Software Dev and the analogy of Manufacturing
I’m a fan (if that makes sense) of the Theory of Constraints and I believe that ToC can usefully be applied to software development — but so, so often we form the analogy wrong, apply ToC incorrectly and risk detrimental changes.
The wrong analogy is that developing software is like a manufacturing plant. The engineers move software through the plant, adding value, ensuring quality, ideally never passing work back down the line and consistently outputting quality software; look to maximise throughput whilst minimising inventory and running cost.
However, couldn’t the software itself also be thought of as a manufacturing plant? It has input, output, a chain of value adding functions arranged in varying orders; It scales according to demand and we do in fact already look to maximise its throughput whilst minimising inventory and running cost.

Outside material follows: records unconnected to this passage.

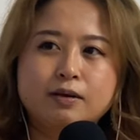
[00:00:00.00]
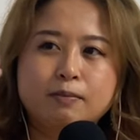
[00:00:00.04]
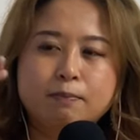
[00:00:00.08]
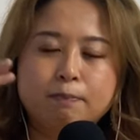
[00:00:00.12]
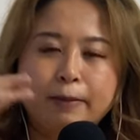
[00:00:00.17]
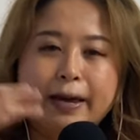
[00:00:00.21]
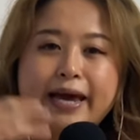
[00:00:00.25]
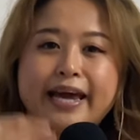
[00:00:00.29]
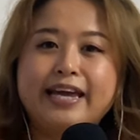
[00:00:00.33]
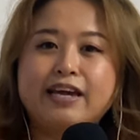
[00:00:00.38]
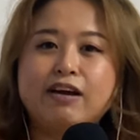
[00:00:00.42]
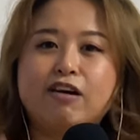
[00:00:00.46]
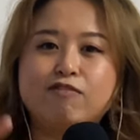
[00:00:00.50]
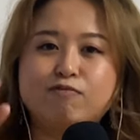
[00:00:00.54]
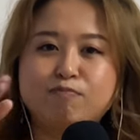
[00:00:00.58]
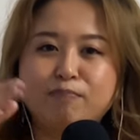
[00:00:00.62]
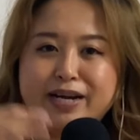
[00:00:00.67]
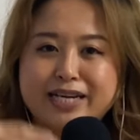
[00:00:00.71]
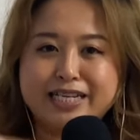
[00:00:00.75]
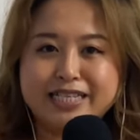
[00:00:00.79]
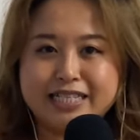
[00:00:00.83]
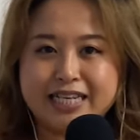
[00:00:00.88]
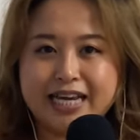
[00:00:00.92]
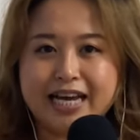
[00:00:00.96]
pay off
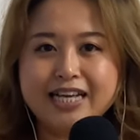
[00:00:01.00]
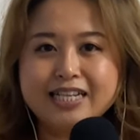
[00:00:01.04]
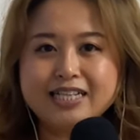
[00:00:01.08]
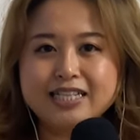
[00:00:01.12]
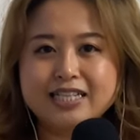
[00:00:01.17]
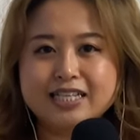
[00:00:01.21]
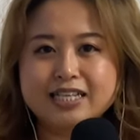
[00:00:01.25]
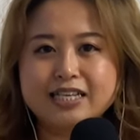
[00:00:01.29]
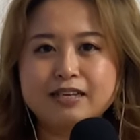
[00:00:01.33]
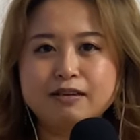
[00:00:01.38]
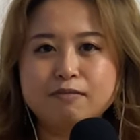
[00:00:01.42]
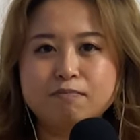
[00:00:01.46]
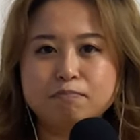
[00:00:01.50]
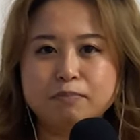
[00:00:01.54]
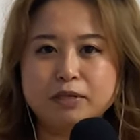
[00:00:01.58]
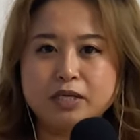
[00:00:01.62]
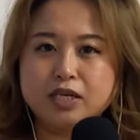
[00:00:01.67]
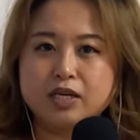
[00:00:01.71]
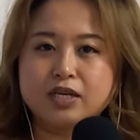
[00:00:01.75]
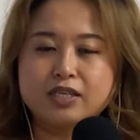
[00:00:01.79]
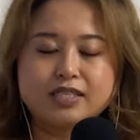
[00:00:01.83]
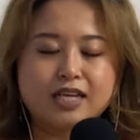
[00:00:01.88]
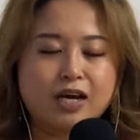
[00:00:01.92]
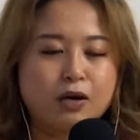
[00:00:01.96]
my debt
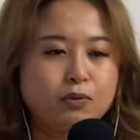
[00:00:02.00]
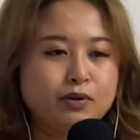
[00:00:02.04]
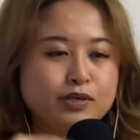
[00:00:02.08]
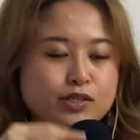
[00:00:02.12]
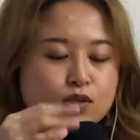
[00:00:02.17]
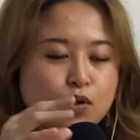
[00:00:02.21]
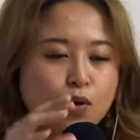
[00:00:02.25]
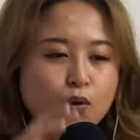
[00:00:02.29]
because I was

If the software is the plant then the development team are the plant managers. And in ToC plant managers run the 5 steps of the Process of Ongoing Improvement: identify, exploit, subordinate, elevate, repeat
This makes so much more sense! Consider:
- A great deal of effort is spent working out what to do next — this is because identifying a system’s constraint is hard. N.B pure software constraints are easy; IME 99% of the time the constraint we’re trying to identify is tied up with people; usually our customers/users
- Effective backlogs are short and dynamic — because predicting a system’s future constraints in priority order is nigh-on impossible to do accurately
- Maybe the drive to control WIP isn’t because we should minimise inventory; it’s because (a) ToC says a system has one bottleneck at a time (b) multitasking is cognitively hard and (c) multitasking delays finishing the first thing
- Each new piece of development is unique; because each improvement remains in the system — (as opposed to a production line pumping out thousands of identical items)
- … which is why collaborative team work is effective; because each piece of work is a new problem to solve
- … and why with attempts to break work out into functions/stages the flow is never one directional
It’s much more accurate to think of a product development team as plant managers than the shop floor.